KERMIT V2.0

Welcome to the KERMIT code documentation. KERMIT has been introduced in our EMNLP2020 paper, although it has a longer history.

KERMIT aims to collaborate with other Neural Networks (for example, with Transformers) for exploiting structures in decision making and

KERMIT architecture

KERMIT architecture

and for explaining how decisions are made using structures:

KERMIT architecture

KERMIT Explanation Pass

kerMIT structure encoders

This package contains the Distributed Structure Encoders.
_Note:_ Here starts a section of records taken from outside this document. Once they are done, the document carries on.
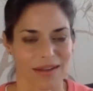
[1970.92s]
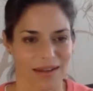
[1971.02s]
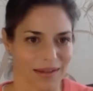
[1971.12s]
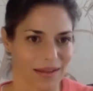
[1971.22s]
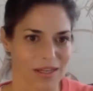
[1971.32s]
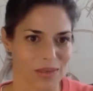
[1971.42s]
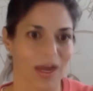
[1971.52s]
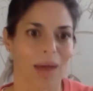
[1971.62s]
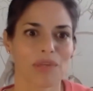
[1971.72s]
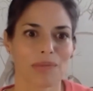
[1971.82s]
clients will
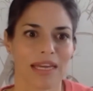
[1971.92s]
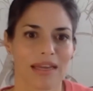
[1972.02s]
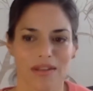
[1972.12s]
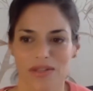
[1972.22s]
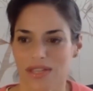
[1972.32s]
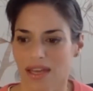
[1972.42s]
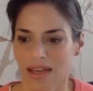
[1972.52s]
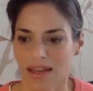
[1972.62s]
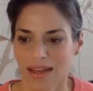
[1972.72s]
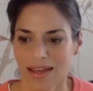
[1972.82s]
come to me and they'll say,
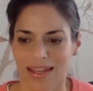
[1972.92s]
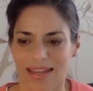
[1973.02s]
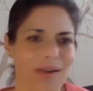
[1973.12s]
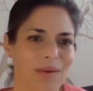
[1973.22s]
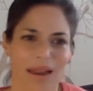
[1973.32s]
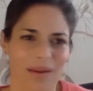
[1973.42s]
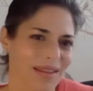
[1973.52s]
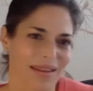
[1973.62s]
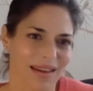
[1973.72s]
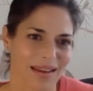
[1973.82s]
I don't
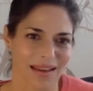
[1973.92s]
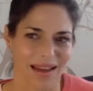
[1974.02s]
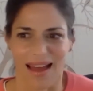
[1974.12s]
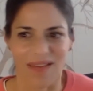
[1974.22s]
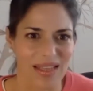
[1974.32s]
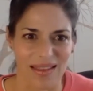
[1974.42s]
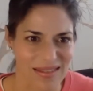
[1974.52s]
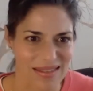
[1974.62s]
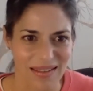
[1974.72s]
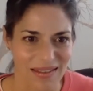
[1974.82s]
think I have anything
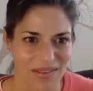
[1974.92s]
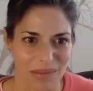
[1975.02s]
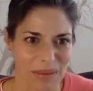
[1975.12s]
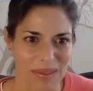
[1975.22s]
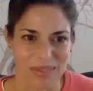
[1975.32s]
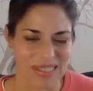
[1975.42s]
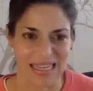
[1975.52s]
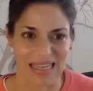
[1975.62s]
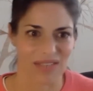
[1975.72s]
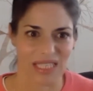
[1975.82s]
distinctive. I mean, I'm just
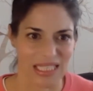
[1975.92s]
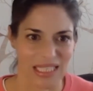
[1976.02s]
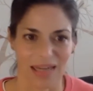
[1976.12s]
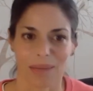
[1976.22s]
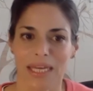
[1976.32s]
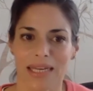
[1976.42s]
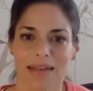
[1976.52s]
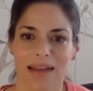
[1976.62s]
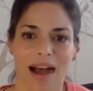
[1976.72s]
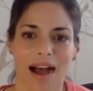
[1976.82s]
kind of and I'm like,
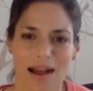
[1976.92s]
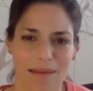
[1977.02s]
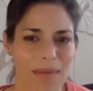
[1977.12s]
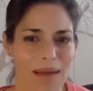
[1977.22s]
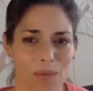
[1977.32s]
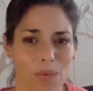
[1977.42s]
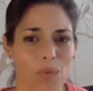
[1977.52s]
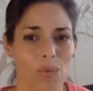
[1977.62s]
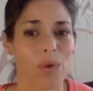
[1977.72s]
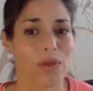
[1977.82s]

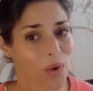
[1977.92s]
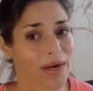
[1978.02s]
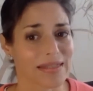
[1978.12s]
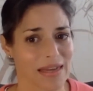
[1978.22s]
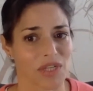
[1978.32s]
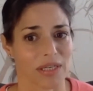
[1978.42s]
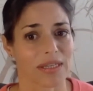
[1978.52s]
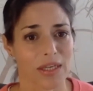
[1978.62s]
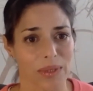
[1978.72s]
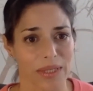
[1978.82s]
with one exception,
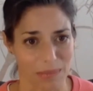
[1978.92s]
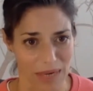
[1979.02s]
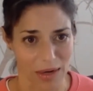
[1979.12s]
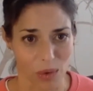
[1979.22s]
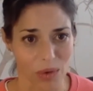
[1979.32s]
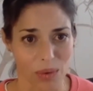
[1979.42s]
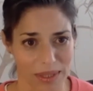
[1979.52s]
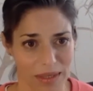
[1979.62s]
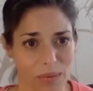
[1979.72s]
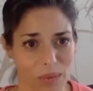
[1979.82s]
literally in my whole
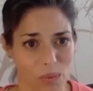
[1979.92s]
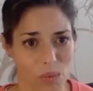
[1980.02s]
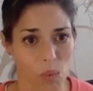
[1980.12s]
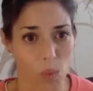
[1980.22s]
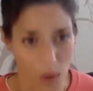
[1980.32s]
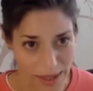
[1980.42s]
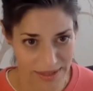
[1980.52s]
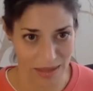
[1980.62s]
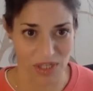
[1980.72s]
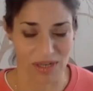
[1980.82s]
career, one
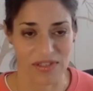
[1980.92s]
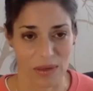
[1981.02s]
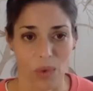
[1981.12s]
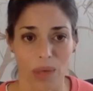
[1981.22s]
exception, I've sent one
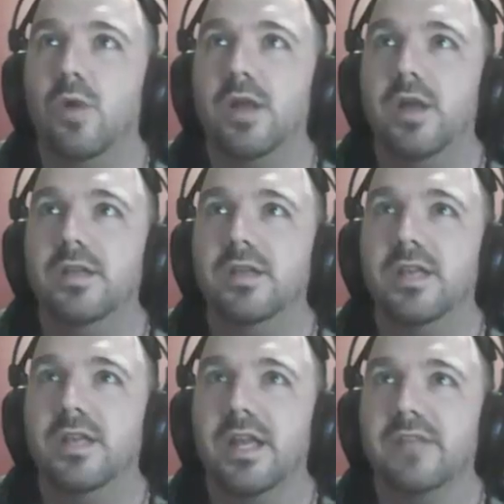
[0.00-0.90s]
1,
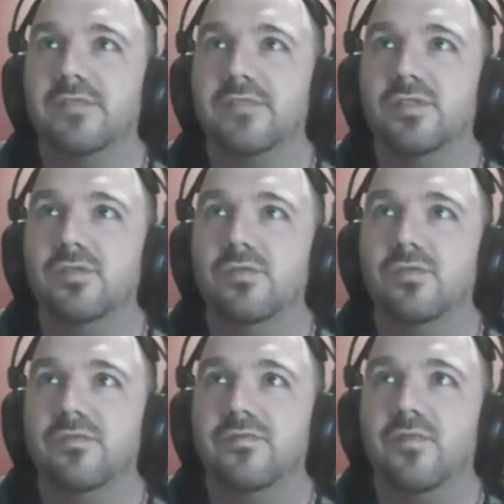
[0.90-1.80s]
negative
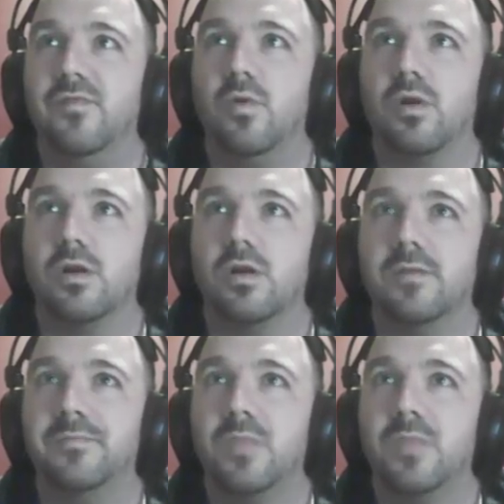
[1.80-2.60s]
2, 4,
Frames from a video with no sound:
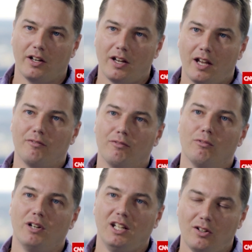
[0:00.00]
to kind of
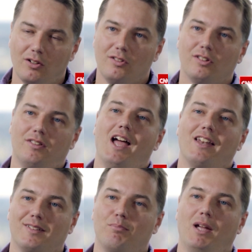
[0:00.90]
reuse that
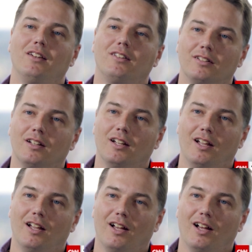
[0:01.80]
space
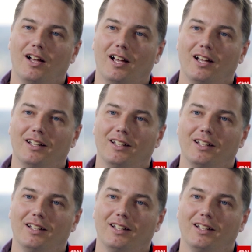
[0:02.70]
uh,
These are responsible for taking structured data and producing vectors that are representing these structured data as their substructures in a reduced space (see the following figure).

KERMIT's Generic Distributed Structure Encoder

KERMIT’s Generic Distributed Structure Encoder (or Embedder, what do you prefer?)

Distributed Structure Embedder (DSE)

class kerMIT.structenc.dse.DSE

Distributed Structure Embedder (DSE): this is the abstract class for all the structure embedders.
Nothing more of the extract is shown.